■ Task directions ■
Please write out every entry below exactly, leaving out any pictures.
%%
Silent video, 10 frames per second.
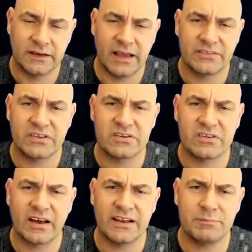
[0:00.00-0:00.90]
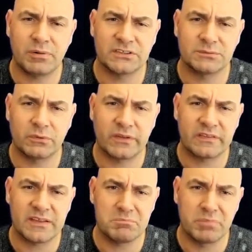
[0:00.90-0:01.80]
It's entirely possible that
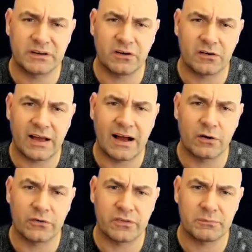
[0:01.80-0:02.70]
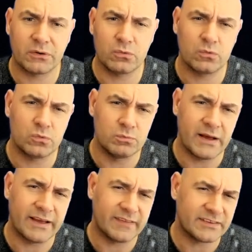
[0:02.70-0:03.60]
the BitLocker algorithm, oh
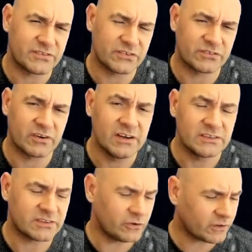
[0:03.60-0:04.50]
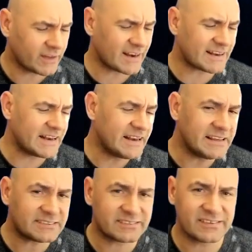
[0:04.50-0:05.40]
man, that's just, so you're looking at
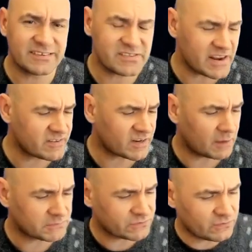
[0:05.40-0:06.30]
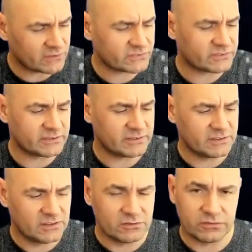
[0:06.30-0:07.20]
least 10 times faster
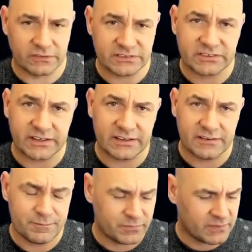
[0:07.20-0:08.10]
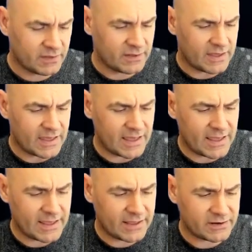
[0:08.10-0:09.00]
for this thing
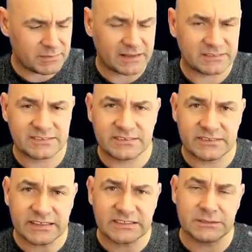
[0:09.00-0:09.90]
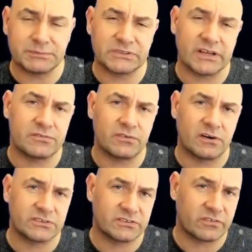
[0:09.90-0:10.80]
and about 60%
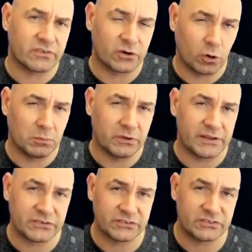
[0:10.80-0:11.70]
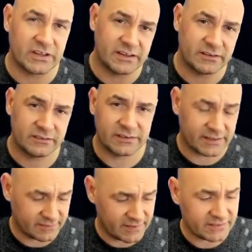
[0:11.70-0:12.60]
faster than a normal SSD.
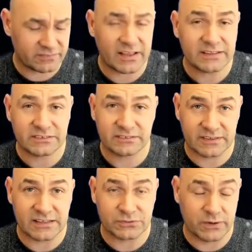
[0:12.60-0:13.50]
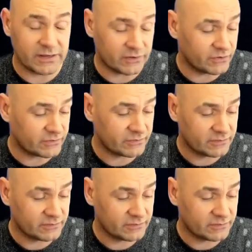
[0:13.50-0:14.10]
And that's really good.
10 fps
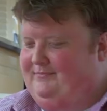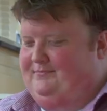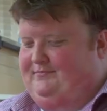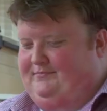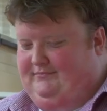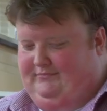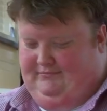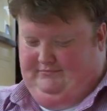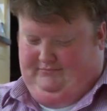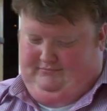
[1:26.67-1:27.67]

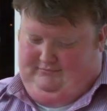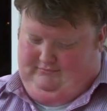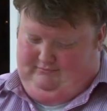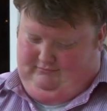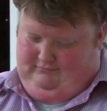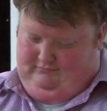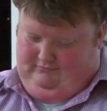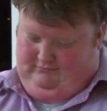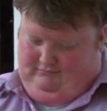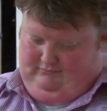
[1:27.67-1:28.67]
(silent)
%%
■ The answer ■
Silent video, 10 frames per second.
[0:00.00-0:00.90]
[0:00.90-0:01.80]
It's entirely possible that
[0:01.80-0:02.70]
[0:02.70-0:03.60]
the BitLocker algorithm, oh
[0:03.60-0:04.50]
[0:04.50-0:05.40]
man, that's just, so you're looking at
[0:05.40-0:06.30]
[0:06.30-0:07.20]
least 10 times faster
[0:07.20-0:08.10]
[0:08.10-0:09.00]
for this thing
[0:09.00-0:09.90]
[0:09.90-0:10.80]
and about 60%
[0:10.80-0:11.70]
[0:11.70-0:12.60]
faster than a normal SSD.
[0:12.60-0:13.50]
[0:13.50-0:14.10]
And that's really good.
10 fps
[1:26.67-1:27.67]

[1:27.67-1:28.67]
(silent)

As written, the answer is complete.